--- RECORDS PROVIDED ---

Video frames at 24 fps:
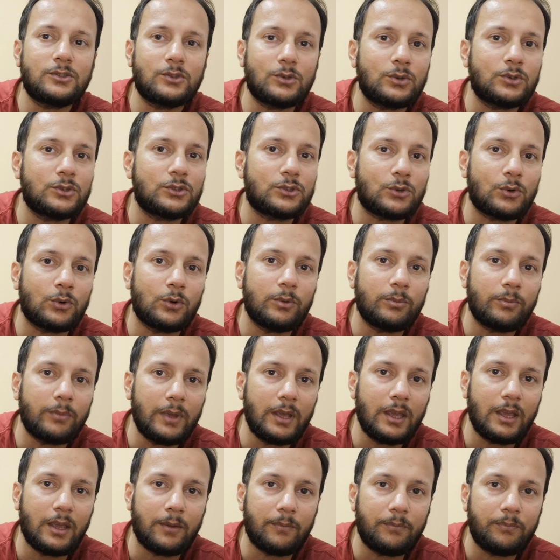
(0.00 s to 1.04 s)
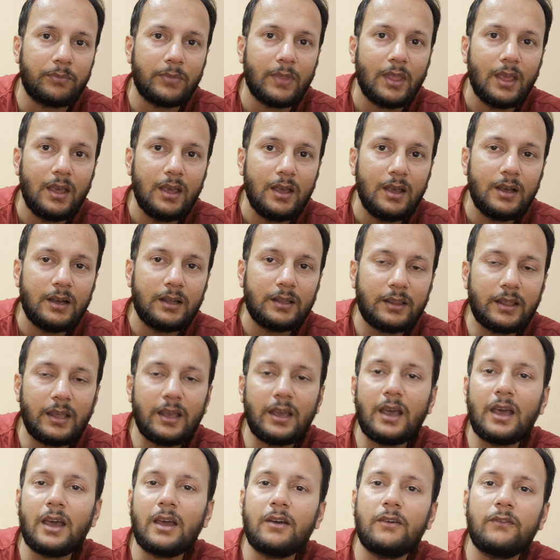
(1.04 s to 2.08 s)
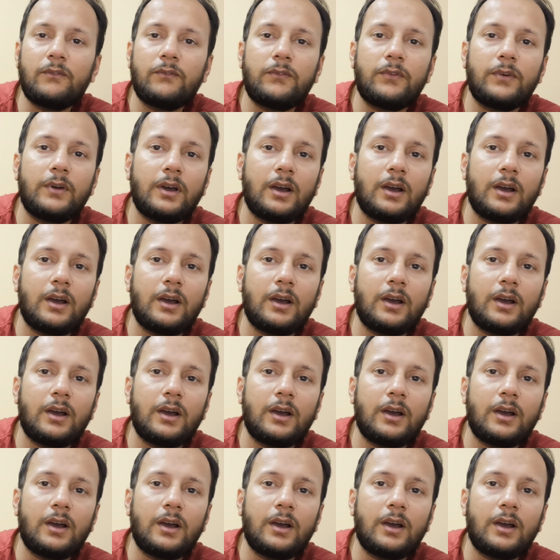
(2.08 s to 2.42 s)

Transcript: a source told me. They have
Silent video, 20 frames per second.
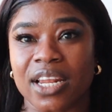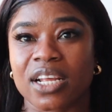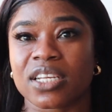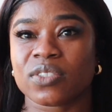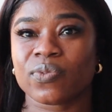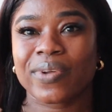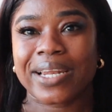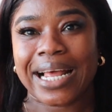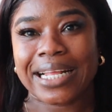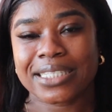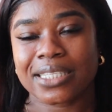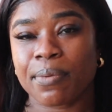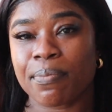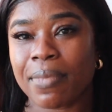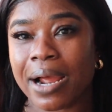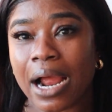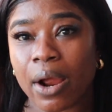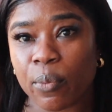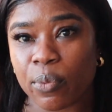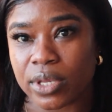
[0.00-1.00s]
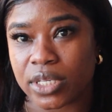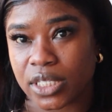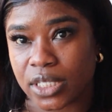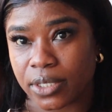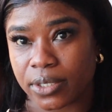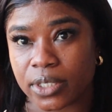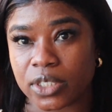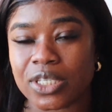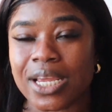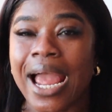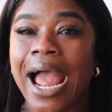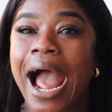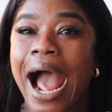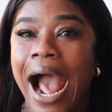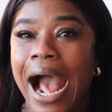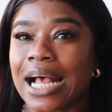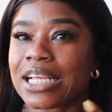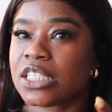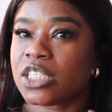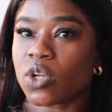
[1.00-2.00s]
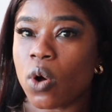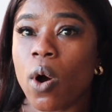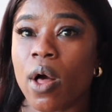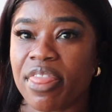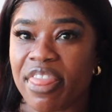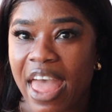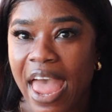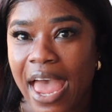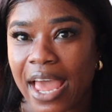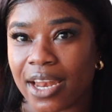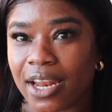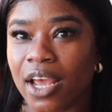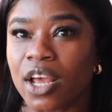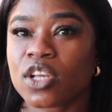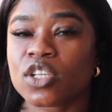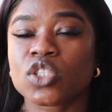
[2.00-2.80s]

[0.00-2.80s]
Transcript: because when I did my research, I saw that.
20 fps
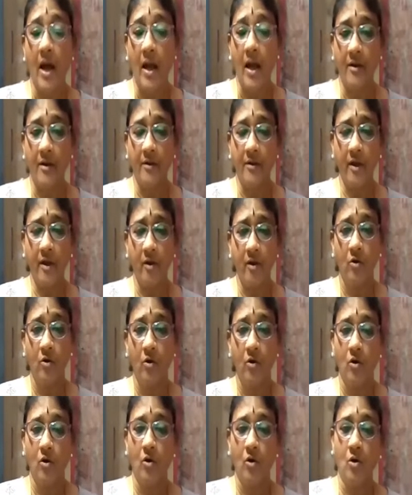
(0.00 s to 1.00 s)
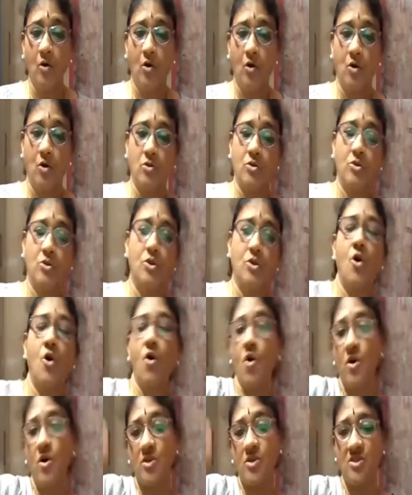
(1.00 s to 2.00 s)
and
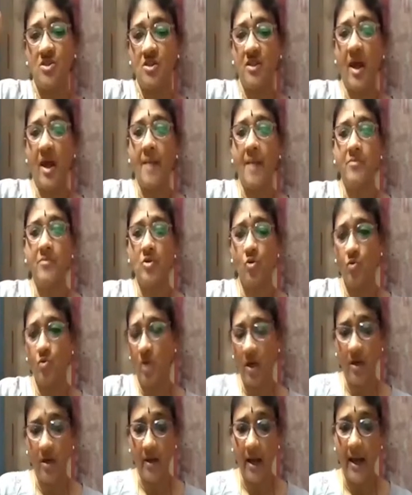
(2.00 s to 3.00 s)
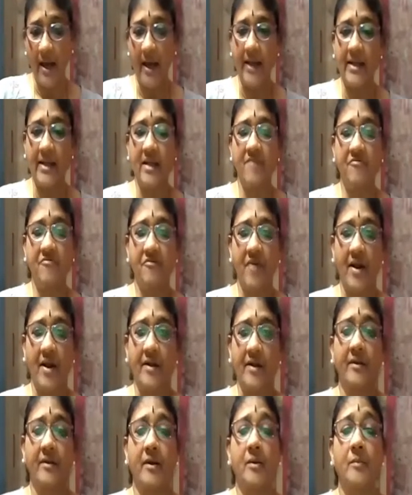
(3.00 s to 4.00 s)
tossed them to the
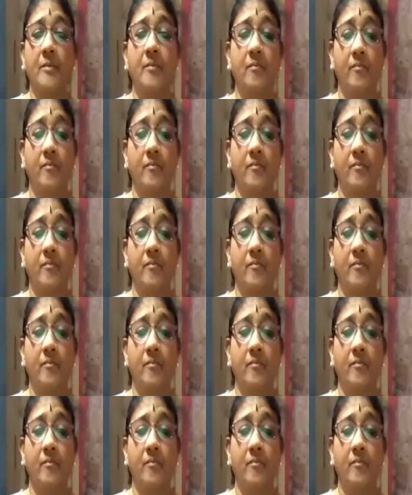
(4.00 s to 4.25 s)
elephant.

---

* _WORK REQUIRED_
Count the lines in the records above that contain the word "frames", and give only that number.

* _ANSWER SECTION_
2